Dataset entries
= = = = = = =

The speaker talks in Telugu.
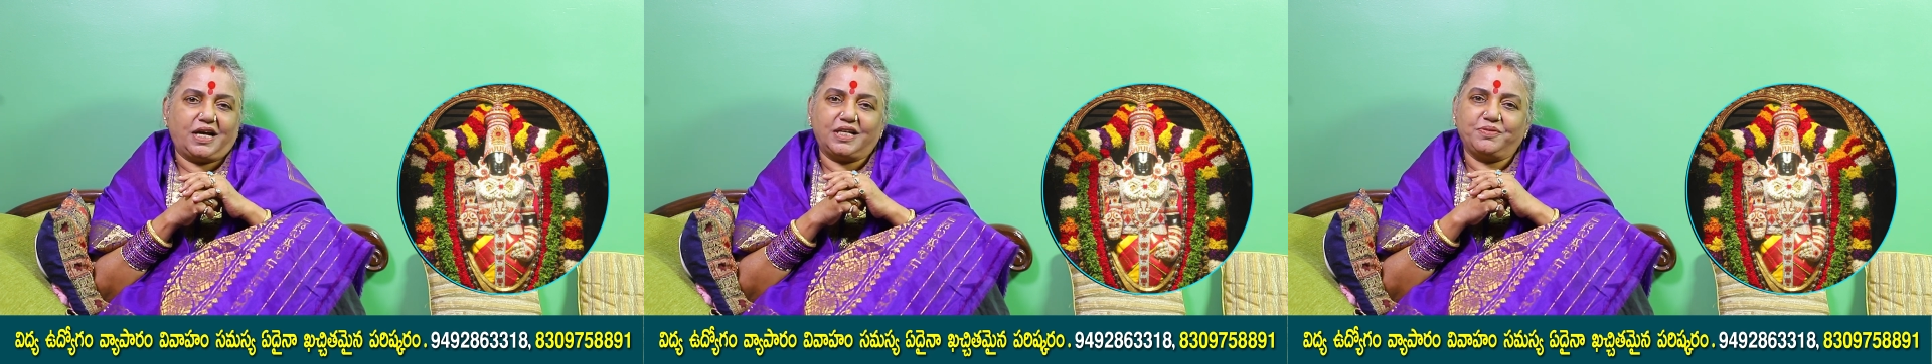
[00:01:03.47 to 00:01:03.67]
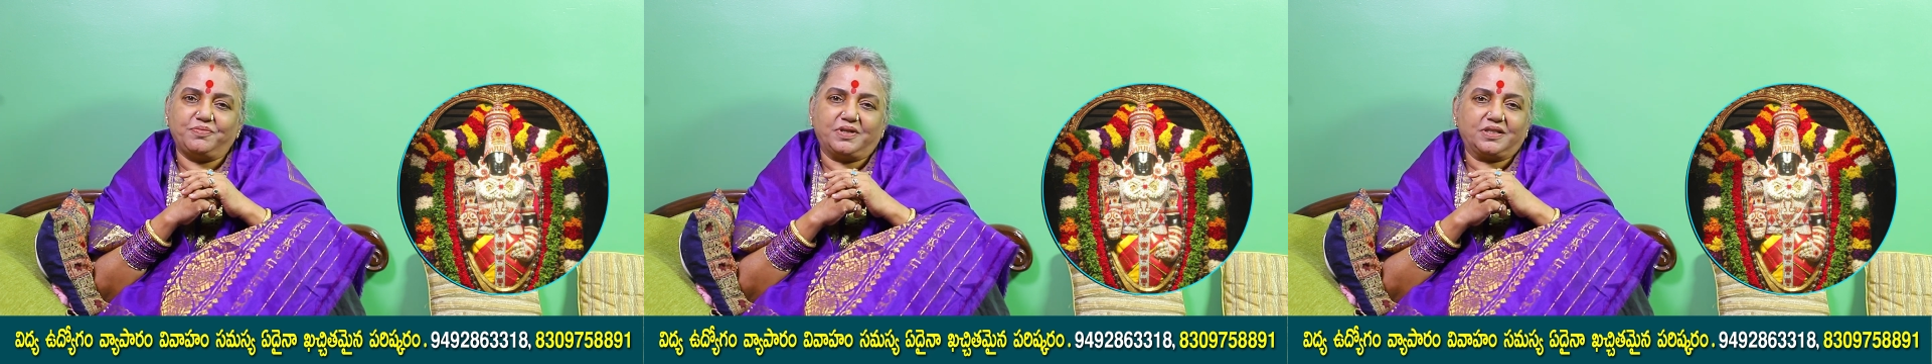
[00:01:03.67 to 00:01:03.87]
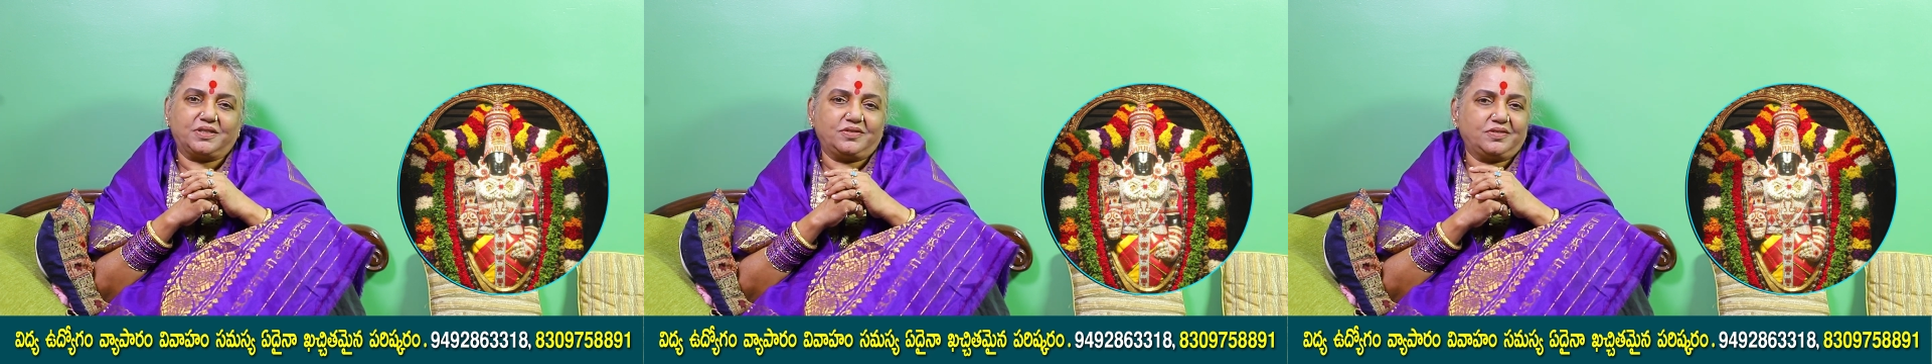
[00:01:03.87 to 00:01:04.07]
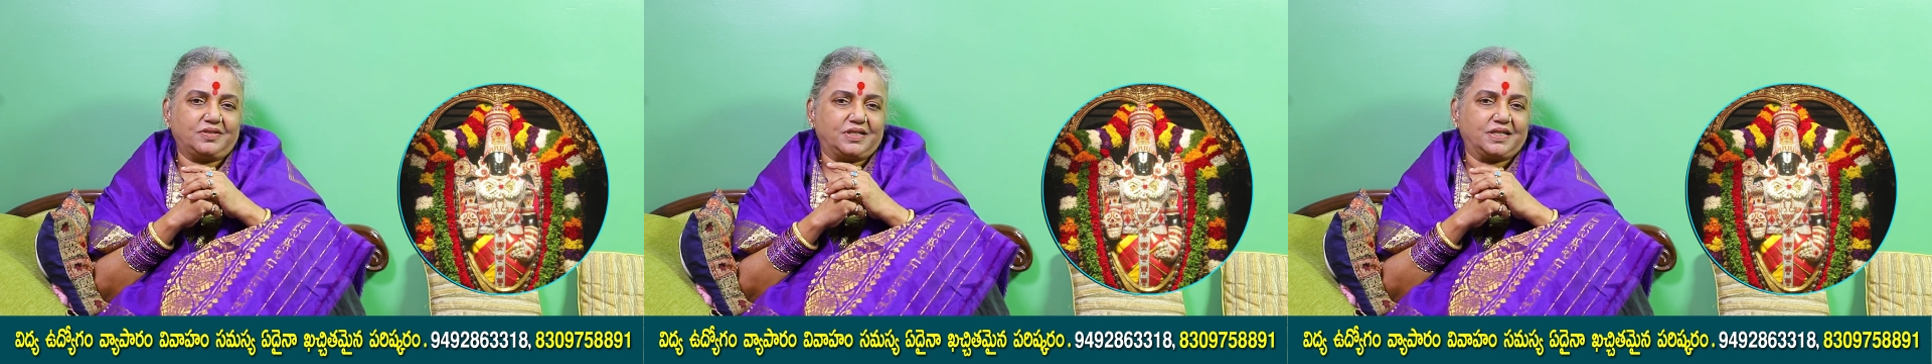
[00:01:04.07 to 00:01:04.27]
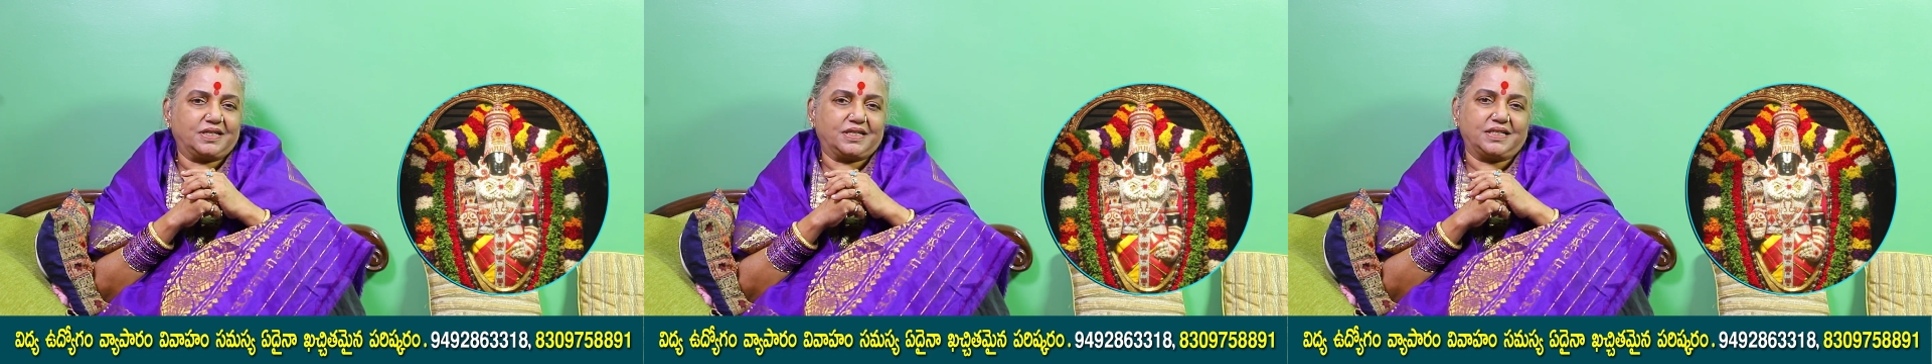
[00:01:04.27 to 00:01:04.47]
అది మాత్రం
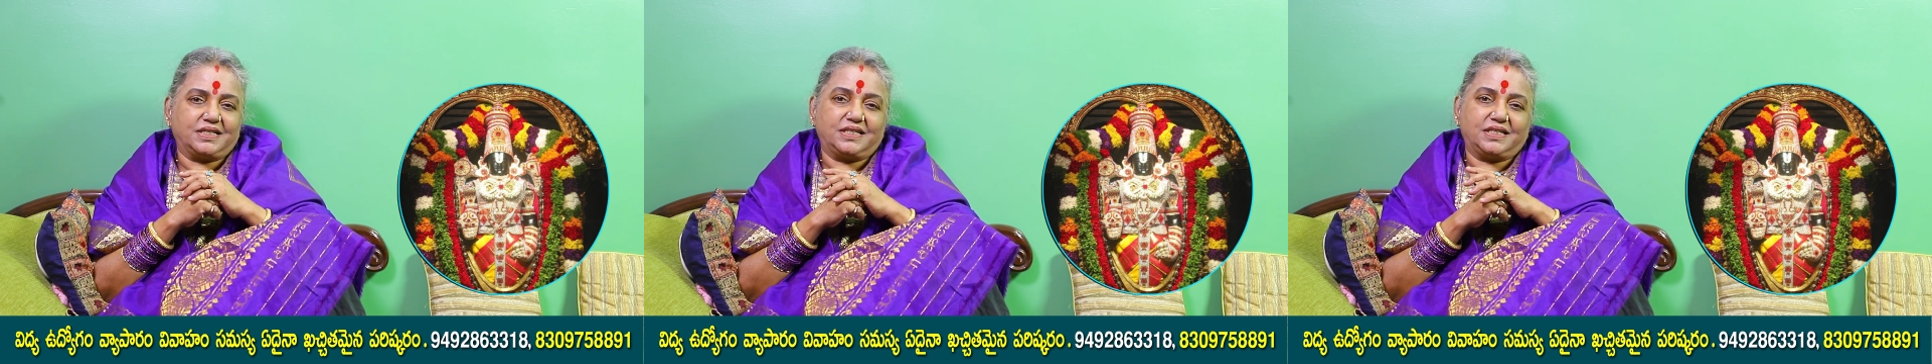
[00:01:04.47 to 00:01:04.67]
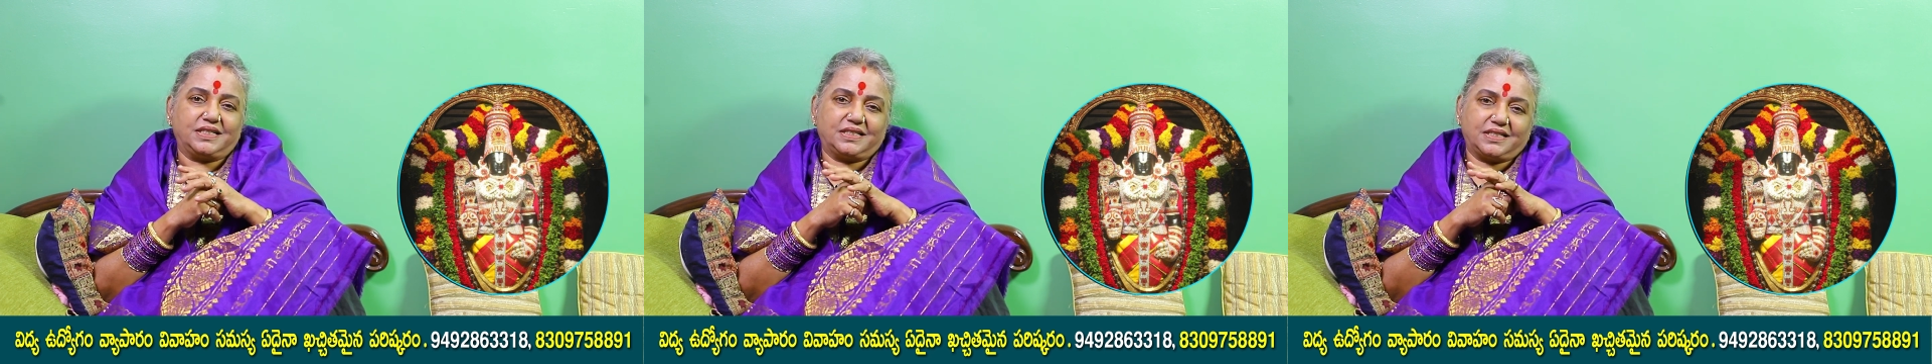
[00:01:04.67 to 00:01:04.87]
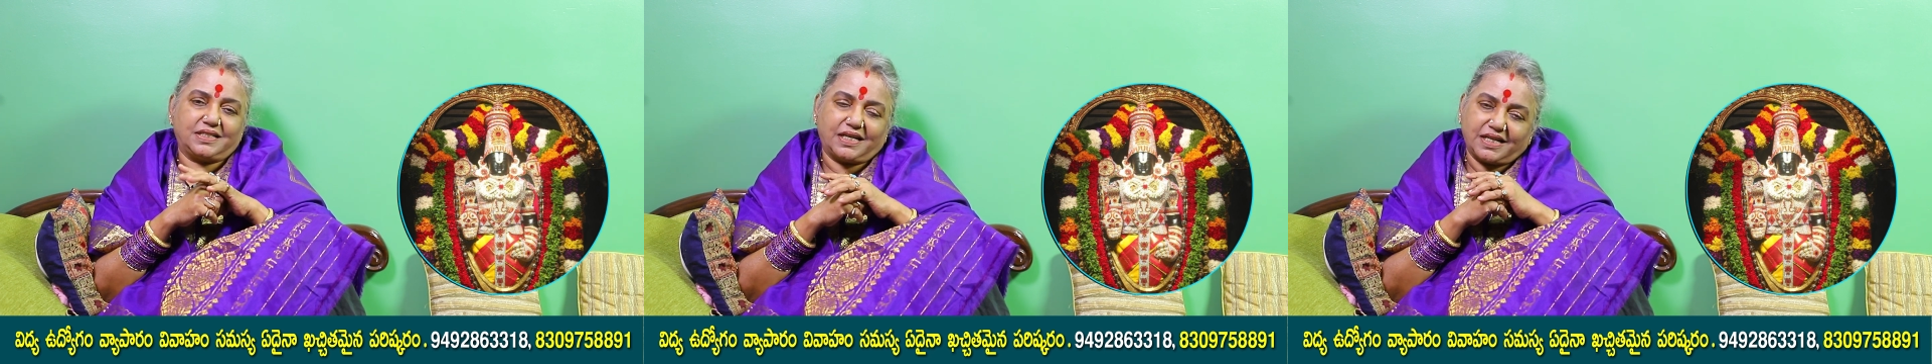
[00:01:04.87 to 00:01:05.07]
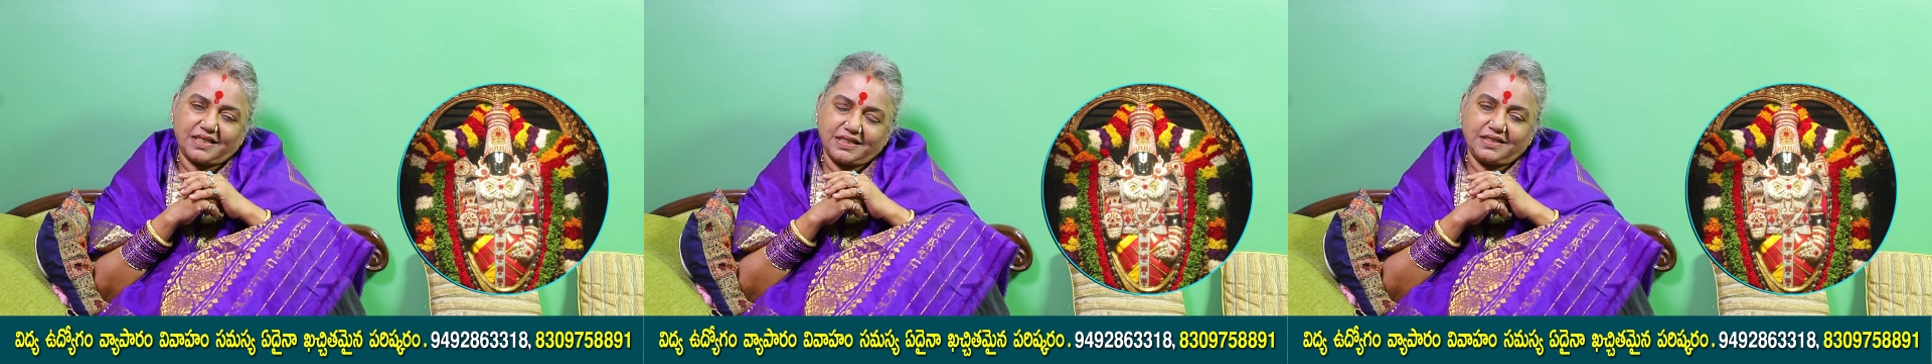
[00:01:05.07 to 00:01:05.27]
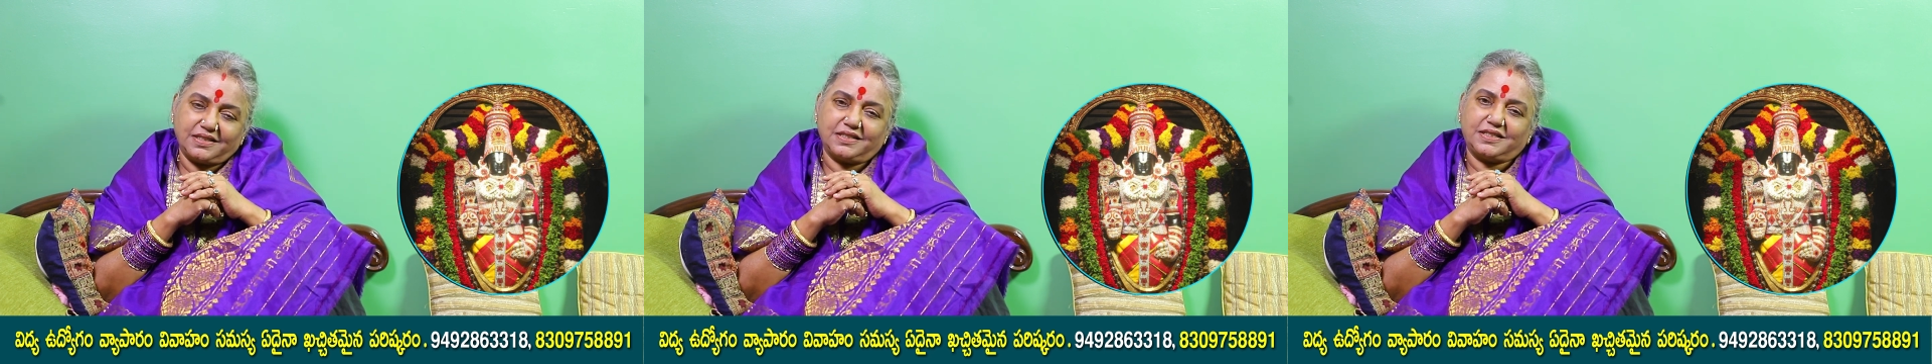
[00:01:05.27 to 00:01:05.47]
అడగకండి
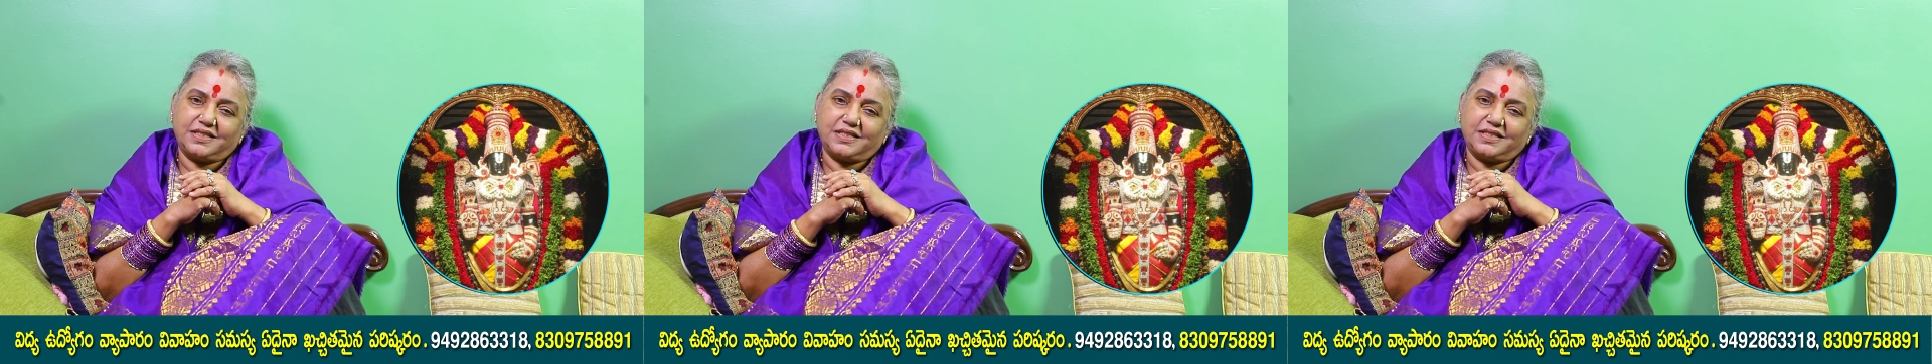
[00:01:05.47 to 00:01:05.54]
అది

= = = = = = =

Give back every record above word for word; the pictures have no place in it.

## [Answer box]
The speaker talks in Telugu.
[00:01:03.47 to 00:01:03.67]
[00:01:03.67 to 00:01:03.87]
[00:01:03.87 to 00:01:04.07]
[00:01:04.07 to 00:01:04.27]
[00:01:04.27 to 00:01:04.47]
అది మాత్రం
[00:01:04.47 to 00:01:04.67]
[00:01:04.67 to 00:01:04.87]
[00:01:04.87 to 00:01:05.07]
[00:01:05.07 to 00:01:05.27]
[00:01:05.27 to 00:01:05.47]
అడగకండి
[00:01:05.47 to 00:01:05.54]
అది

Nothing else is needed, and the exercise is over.